Work instruction: Verbatim copy without pictures. Please print every entry as it stands.

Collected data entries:
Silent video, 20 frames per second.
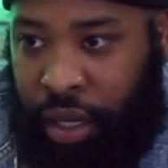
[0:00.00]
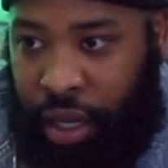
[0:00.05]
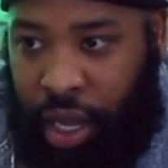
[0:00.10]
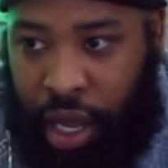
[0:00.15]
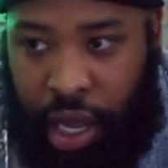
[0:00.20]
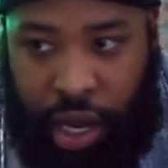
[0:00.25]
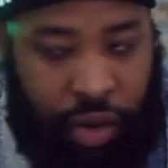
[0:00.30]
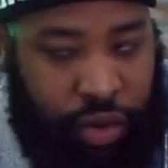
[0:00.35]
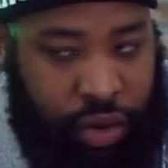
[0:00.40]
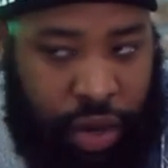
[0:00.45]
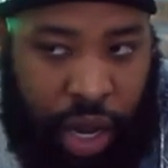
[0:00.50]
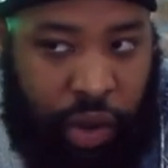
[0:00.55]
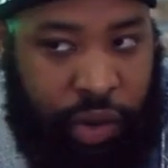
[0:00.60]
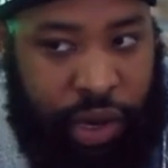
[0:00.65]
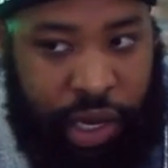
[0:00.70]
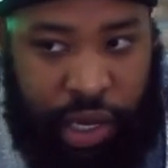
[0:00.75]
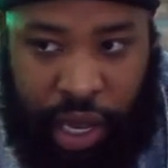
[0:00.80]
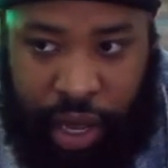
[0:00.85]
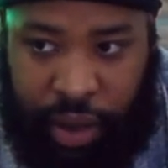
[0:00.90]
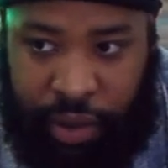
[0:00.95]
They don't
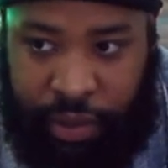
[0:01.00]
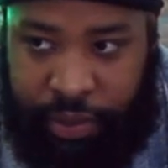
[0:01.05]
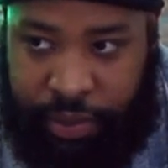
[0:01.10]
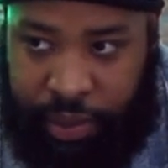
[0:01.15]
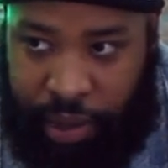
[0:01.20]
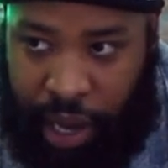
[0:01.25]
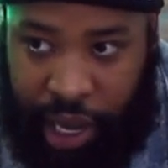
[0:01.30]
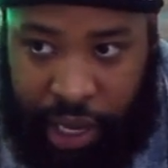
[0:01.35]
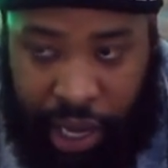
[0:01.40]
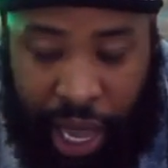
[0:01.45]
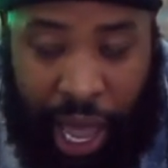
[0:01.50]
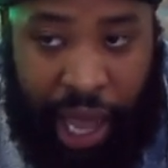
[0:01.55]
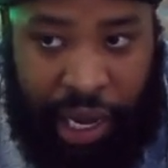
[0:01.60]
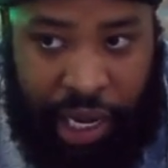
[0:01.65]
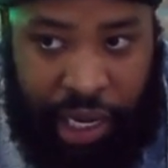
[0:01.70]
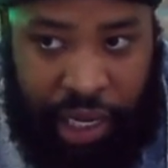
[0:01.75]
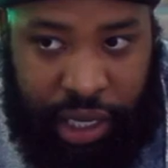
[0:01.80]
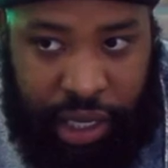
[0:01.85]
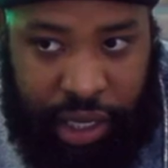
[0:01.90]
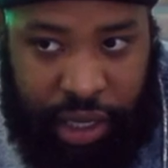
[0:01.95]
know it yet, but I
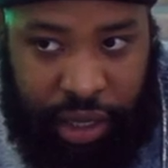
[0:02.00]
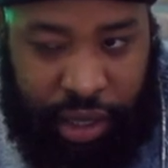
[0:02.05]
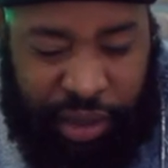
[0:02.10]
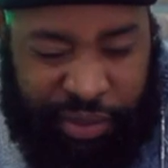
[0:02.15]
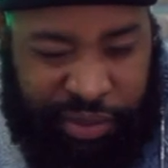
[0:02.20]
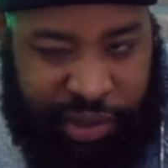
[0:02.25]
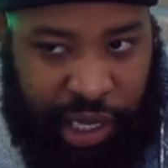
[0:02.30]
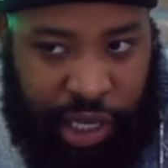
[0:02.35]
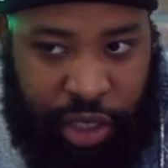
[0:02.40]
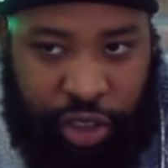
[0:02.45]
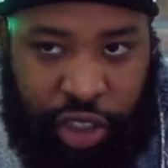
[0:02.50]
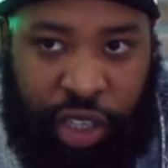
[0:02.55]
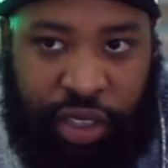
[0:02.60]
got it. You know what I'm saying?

Solution for this task:
Silent video, 20 frames per second.
[0:00.00]
[0:00.05]
[0:00.10]
[0:00.15]
[0:00.20]
[0:00.25]
[0:00.30]
[0:00.35]
[0:00.40]
[0:00.45]
[0:00.50]
[0:00.55]
[0:00.60]
[0:00.65]
[0:00.70]
[0:00.75]
[0:00.80]
[0:00.85]
[0:00.90]
[0:00.95]
They don't
[0:01.00]
[0:01.05]
[0:01.10]
[0:01.15]
[0:01.20]
[0:01.25]
[0:01.30]
[0:01.35]
[0:01.40]
[0:01.45]
[0:01.50]
[0:01.55]
[0:01.60]
[0:01.65]
[0:01.70]
[0:01.75]
[0:01.80]
[0:01.85]
[0:01.90]
[0:01.95]
know it yet, but I
[0:02.00]
[0:02.05]
[0:02.10]
[0:02.15]
[0:02.20]
[0:02.25]
[0:02.30]
[0:02.35]
[0:02.40]
[0:02.45]
[0:02.50]
[0:02.55]
[0:02.60]
got it. You know what I'm saying?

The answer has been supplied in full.